As oito horas que estive no hospital permitiram-me observar muita coisa.
Sim, vi sistemas informáticos a crasharem e a colocaram os médicos numa pausa forçada, impedidos de ver resultados de análises, de iniciar ou terminar consultas, de passarem receitas; vi escassez de macas, de cadeiras de rodas, de lugares sentados na sala de tratamentos, de pessoal, vi casas de banho imundas, vi pessoas a desesperarem com os tempos de espera, com as dúvidas, com a fraca qualidade do sistema de chamadas de pacientes, cujo som era tão fanhoso que ninguém conseguia discernir o que era dito, vi máquinas que mal funcionavam, vi salas de espera a transbordar de gente e todos os buraquinhos ocupados por macas, como num tetris humano.

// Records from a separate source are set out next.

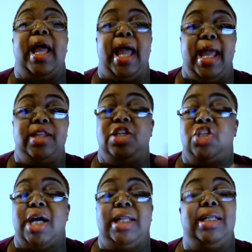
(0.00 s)
and the
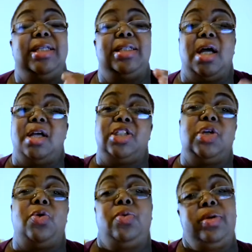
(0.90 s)
shot list are
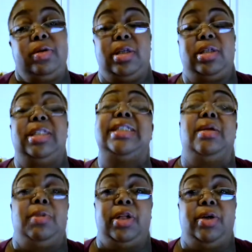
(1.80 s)
so
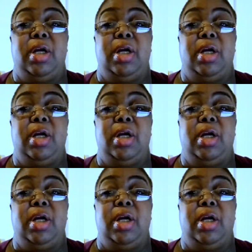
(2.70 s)
similar.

Mas, apesar de tudo isso e acima de tudo vi pessoas e as suas qualidades: vi dois bombeiros que tudo fizeram para ajudar a sua paciente e não a perderam de vista um segundo, vi uma médica que ficou mais meia-hora só para receber as minhas análises e dar-me a tão desejada alta, vi técnicos de laboratório que deram o seu melhor para refazer análises em tempo recorde, vi enfermeiras que se mantém serenas e tentam chegar a tudo e todos, mesmo com dez pessoas a rodeá-las, sedentas de atenção, em todos os momentos; que tratam os pacientes por "queridos", nos perguntam se estamos bem, e nos dizem coisas como "preocupe-se só em ficar bem" ou "se precisar de alguma coisa, chame", que nos cobrem com um lençol e nos perguntam se estamos bem assim depois de nos aconchegar; vi aquele que só pode ser o segurança mais simpático do mundo e arredores, e pessoas doentes e seus acompanhantes que precisando eles próprios de ajuda, estão sempre atentos aos seus semelhantes.
Saí de lá com a certeza que quando os meios materiais, as ferramentas disponíveis, atingirem o nível dos muitos exemplos de salutar humanismo que assisti, para comigo e para com outros, a saúde do SNS ficará irrepreensível.
Hoje mandei uma mensagem de agradecimento tanto ao Hospital, como ao INEM. Eu cá não esqueço quem me faz bem, e sinto que é nosso dever agradecer e assim motivar a quem tem como missão estar por nós, nas alturas em que estamos mais frágeis.